Sanshiro Sugata (1943)

18 12 2012

Kurosawa’s surprisingly inventive debut seems to have been buried beneath the power of the director’s legendary oeuvre. It’s not perfect by any means, but it is a more than competent first film, showcasing the director’s appreciation of genre cinema. His influences are obvious, but it’s safe to say that Ford and Walsh never choose something as deliberately stylish as this. The performances aren’t fantastic (though I did watch this after a heavy dosage of Naruse) but they service the film, which is arguably driven by Kurosawa’s virtuoso technical talents. It’s too short yet also not as economic as the works it was inspired by, but it’s perfectly enjoyable action film.


The titular character arrives in town, with little exposition. He’s there to learn judo, but his stubborn and childish behavior make him an unlikely student of the art. His teacher, Yano, initially refuses to take him in, but Sanshiro’s hard-headed attitude eventually wins out. He turns out to be a wonderful student, and his progress becomes evident when he accidentally kills an opponent in a tournament. He’s quickly mythologized, but his focus shifts to Sayo, who he finds out is the daughter of his next opponent, Hansuke, a celebrated teacher of jujitsu. Sayo’s affections are also desired by Higaki, who requests a fight with Sanshiro in the mountains.

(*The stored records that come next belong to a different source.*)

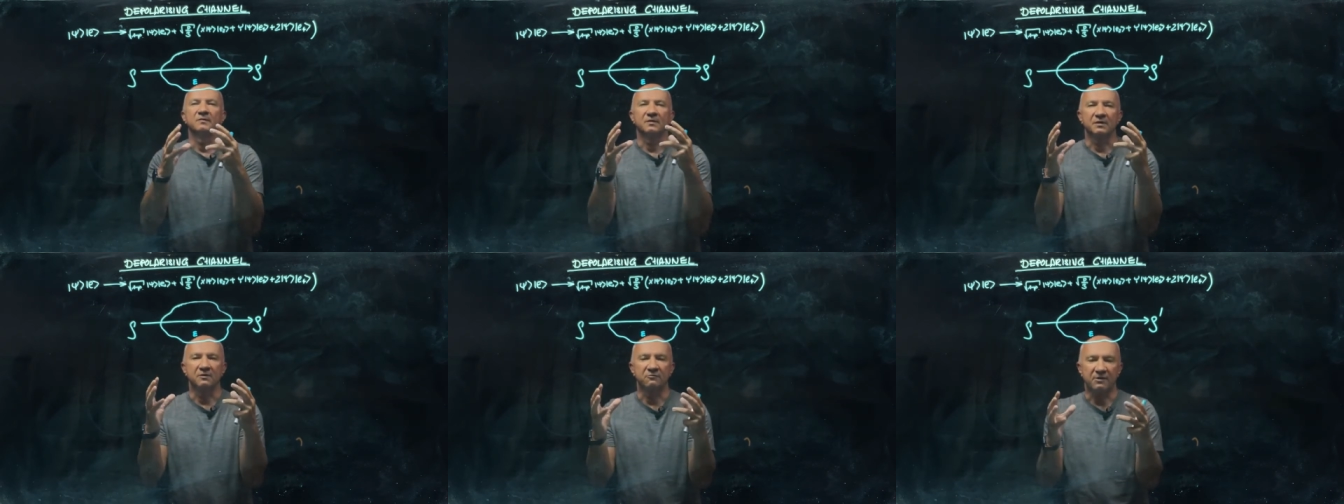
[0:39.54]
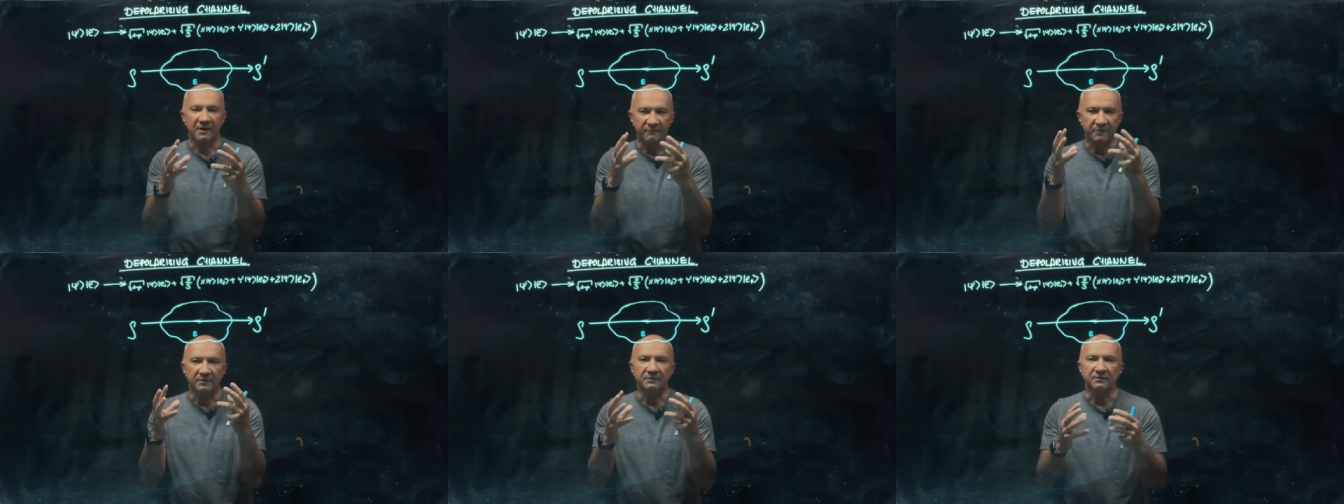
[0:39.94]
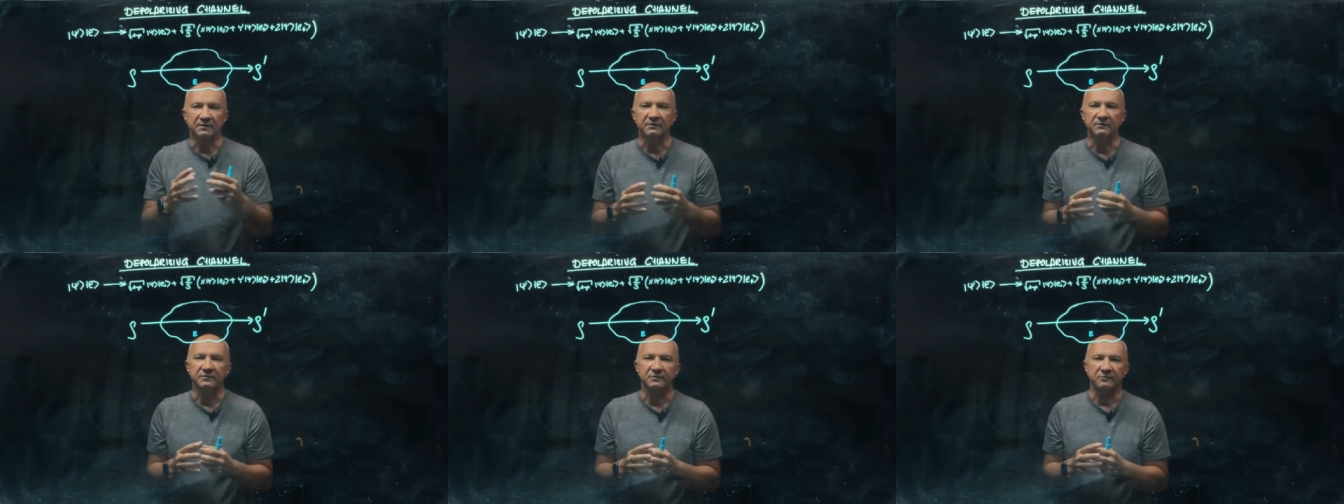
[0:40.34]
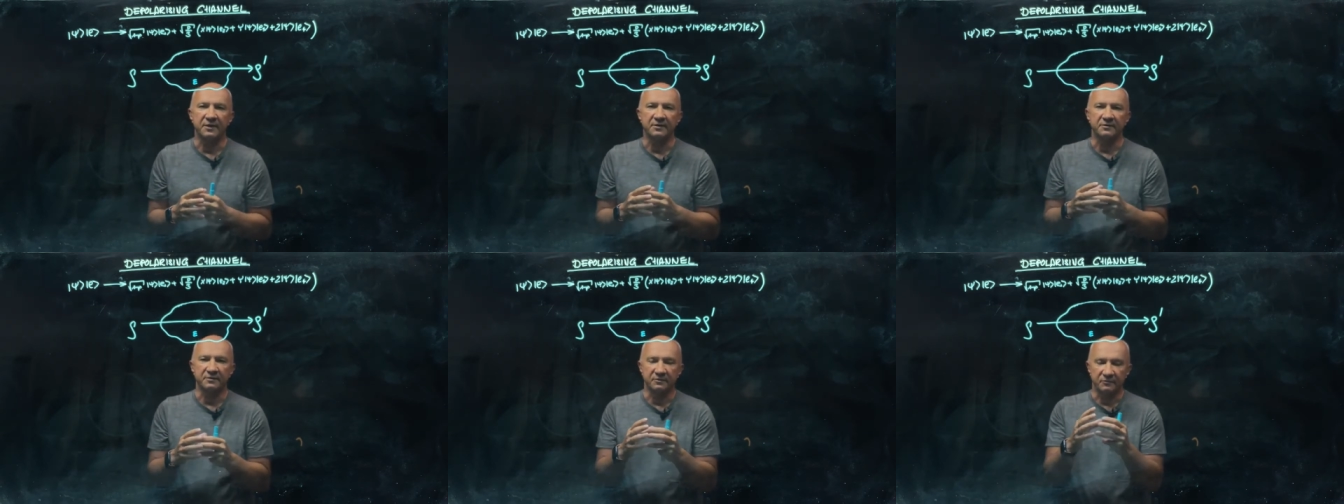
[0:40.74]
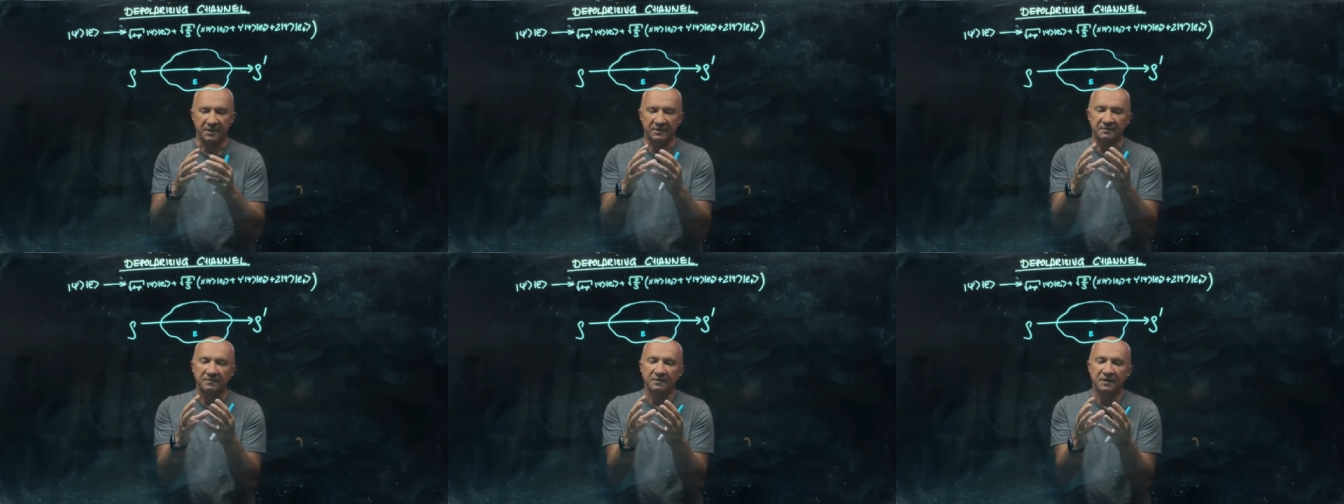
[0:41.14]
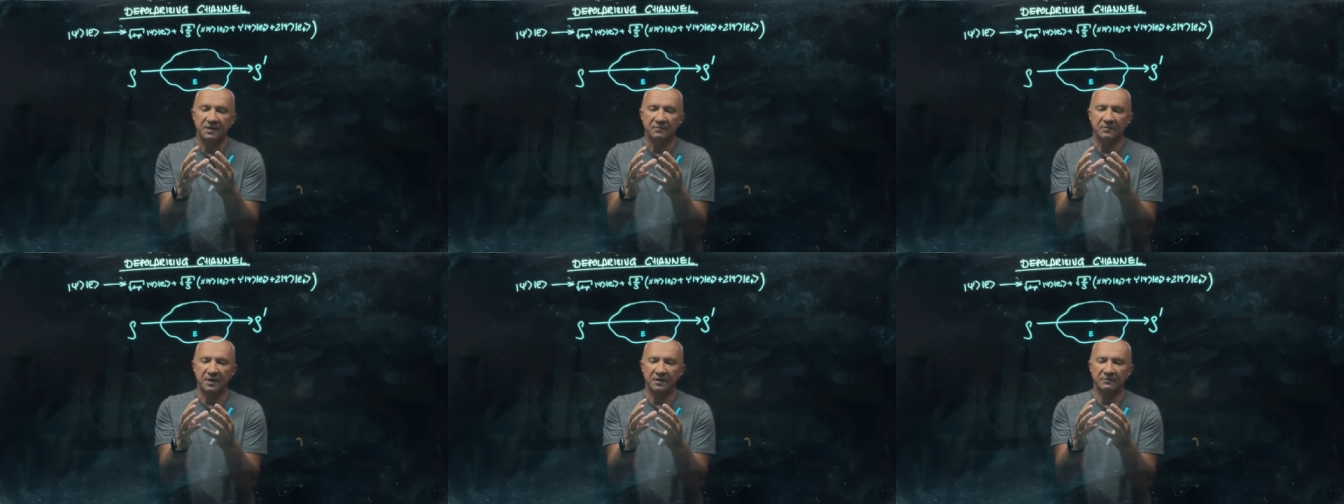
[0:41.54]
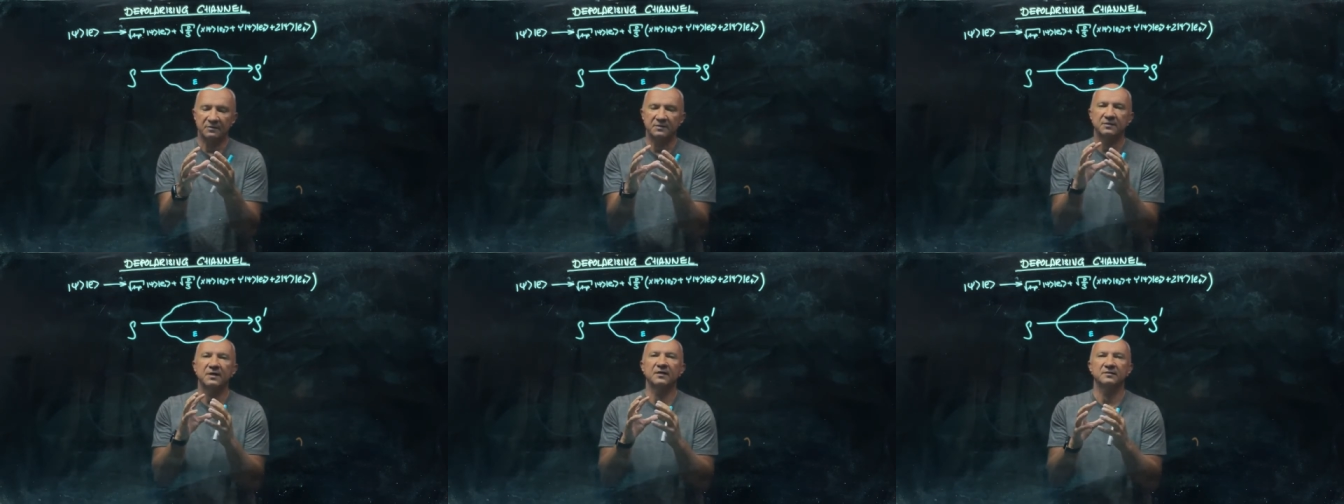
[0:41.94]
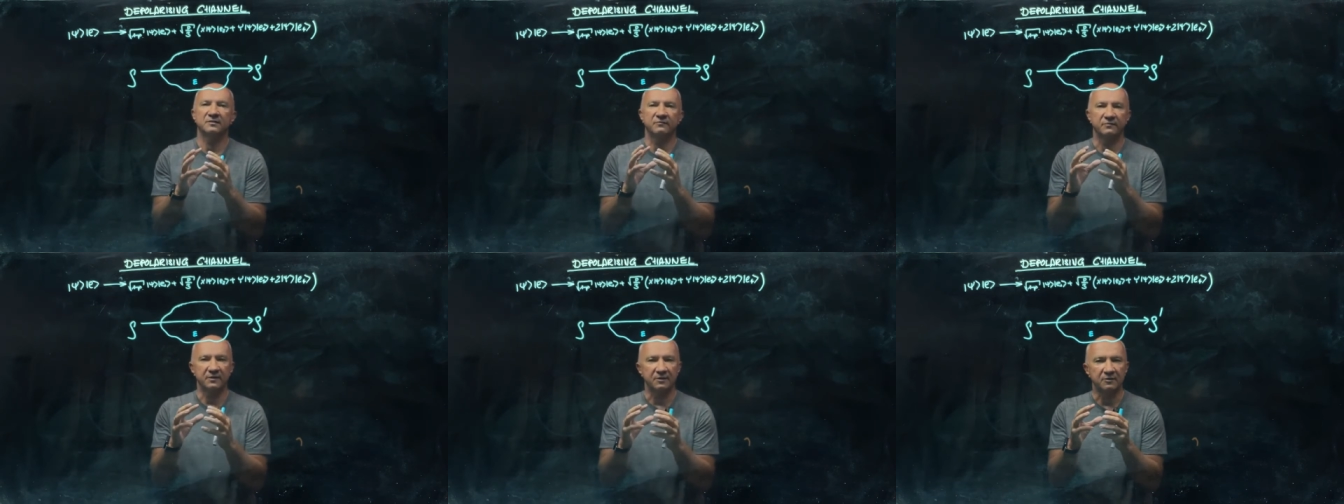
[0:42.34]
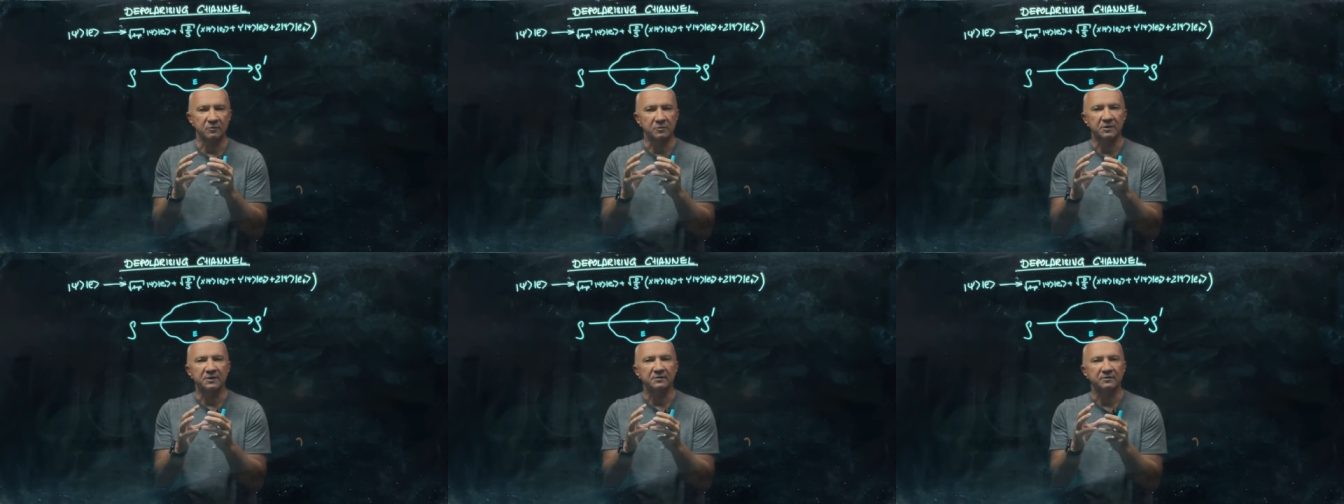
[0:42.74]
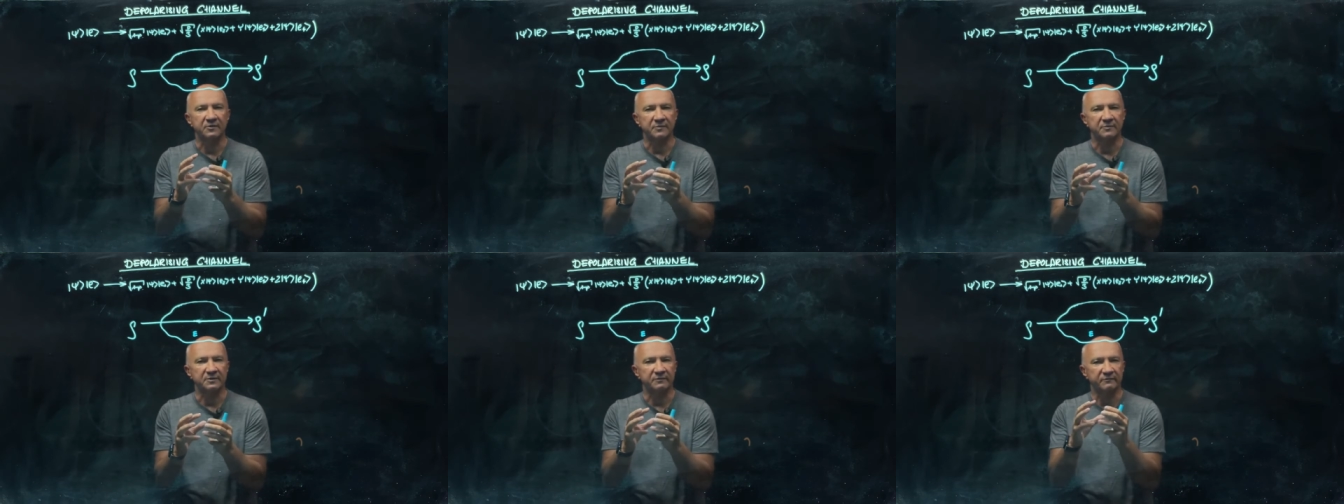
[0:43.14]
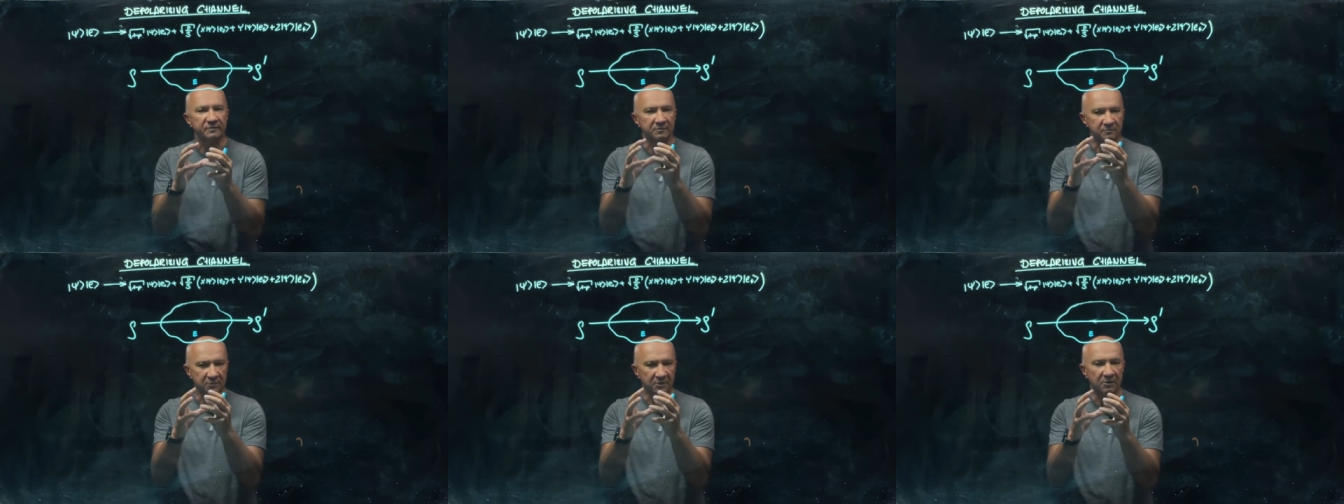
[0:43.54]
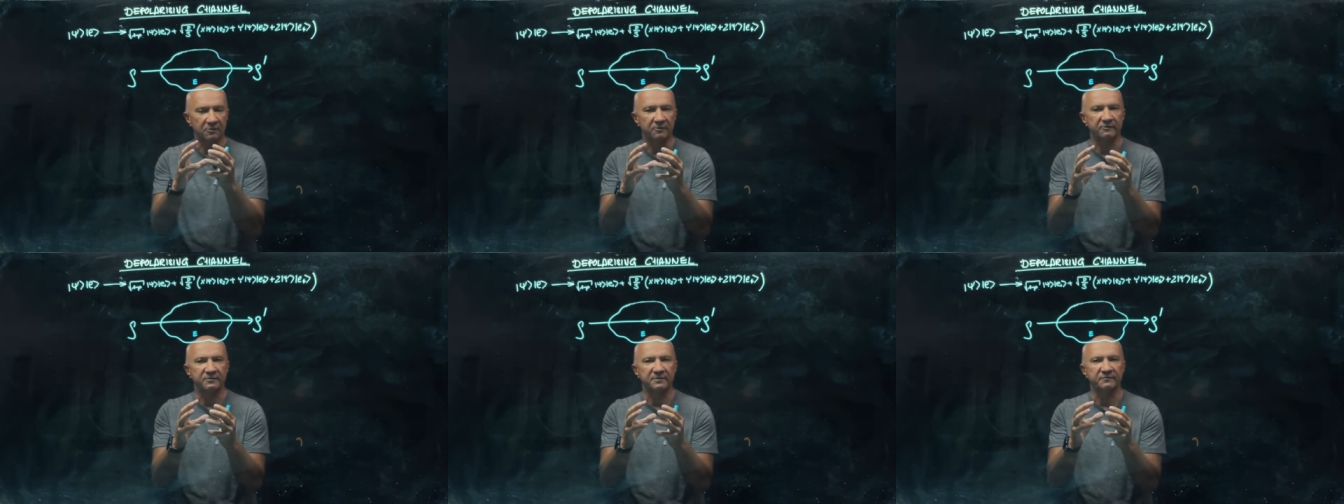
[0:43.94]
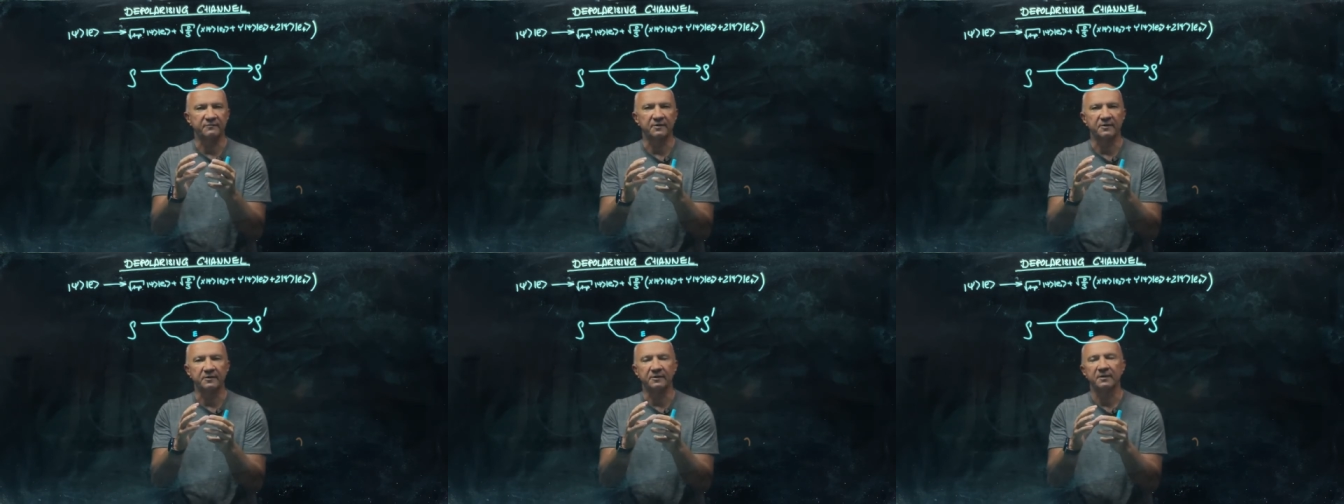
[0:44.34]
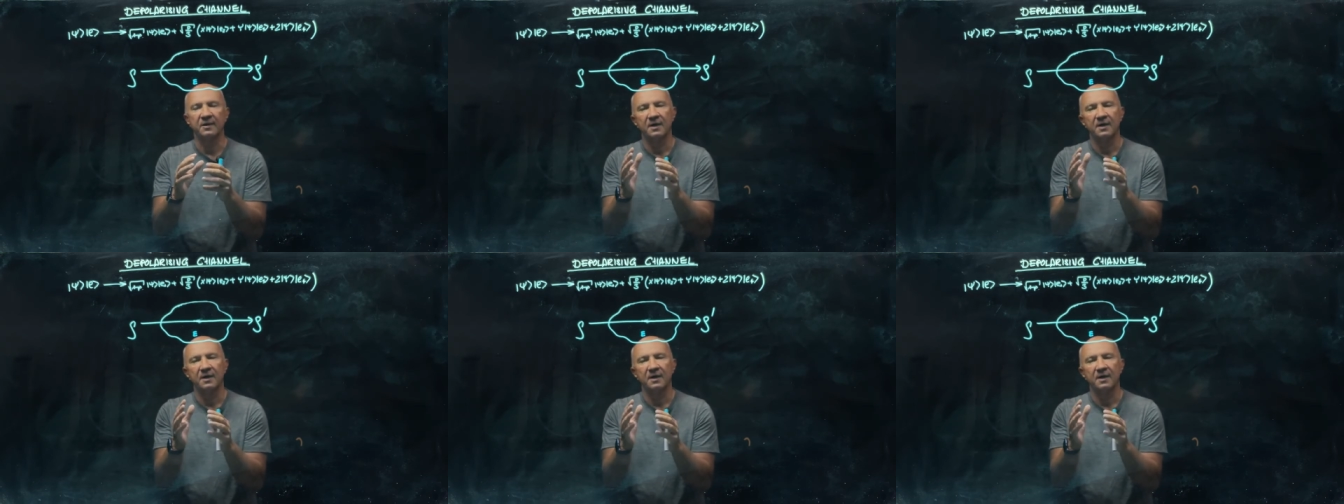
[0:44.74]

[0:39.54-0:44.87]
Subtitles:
graphical illustration. We can think about states of the qubit in terms of the Bloch sphere,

The story seems to be a little complicated, though it flows with much ease in Kurosawa’s hands. This is sort of problem, in all honesty, because the character development isn’t handled all that well. It’s worth noting that 17 minutes are missing from the current preferred cut of the film, but I don’t think any footage could flesh out the simplistic characterization of Sanshiro when we are first introduced to him. He is stupid and impulsive, traits that manifest in fantastic sequence in which he runs around a city looking for anyone willing to participate in the fight. The sequence is staged beautifully, with a symmetrically composed shot of an alley way cut juxtaposed with a complete 180 reverse shot. This is a simplified description but it’s a bit like if Ozu was an action director and had a dolly.


The previously described scene encapsulates Kurosawa’s debut, and to me, it’s somewhat representative of even his most celebrated work. The characters are put together in a clunky fashion, and resemble cartoons, but they are composed in an excellent way. It’s truly a shame that Kurosawa’s career started with the circumstances of the war. His vision was obviously edited to fit the government’s wishes (as it was here) or his talents were used to make pure propaganda, which is the case with his second film, The Most Beautiful. I say this because there’s an exciting energy here that one frequently finds in a filmmaker’s early years.


On the other hand, Kurosawa would have plenty of breaks throughout his career. His success was and is completely unexpected and far outside of the realm that anyone in Japan at the time could have envisioned. It’s often explained that Kurosawa’s international success may have been a contribution of his passion for western culture. This isn’t exactly correct as his biggest influences, Ford and Renoir, were crucial influences to earlier Japanese filmmakers. Kurosawa’s enormous success might have been in his distinct iconography, which of course categorizes him as a genre filmmaker. An effort like this is more in tune with the genre giants of Hollywood at the time than his later, more celebrated films. It’s an impressive and entertaining debut, a smaller scale sample of what was to come.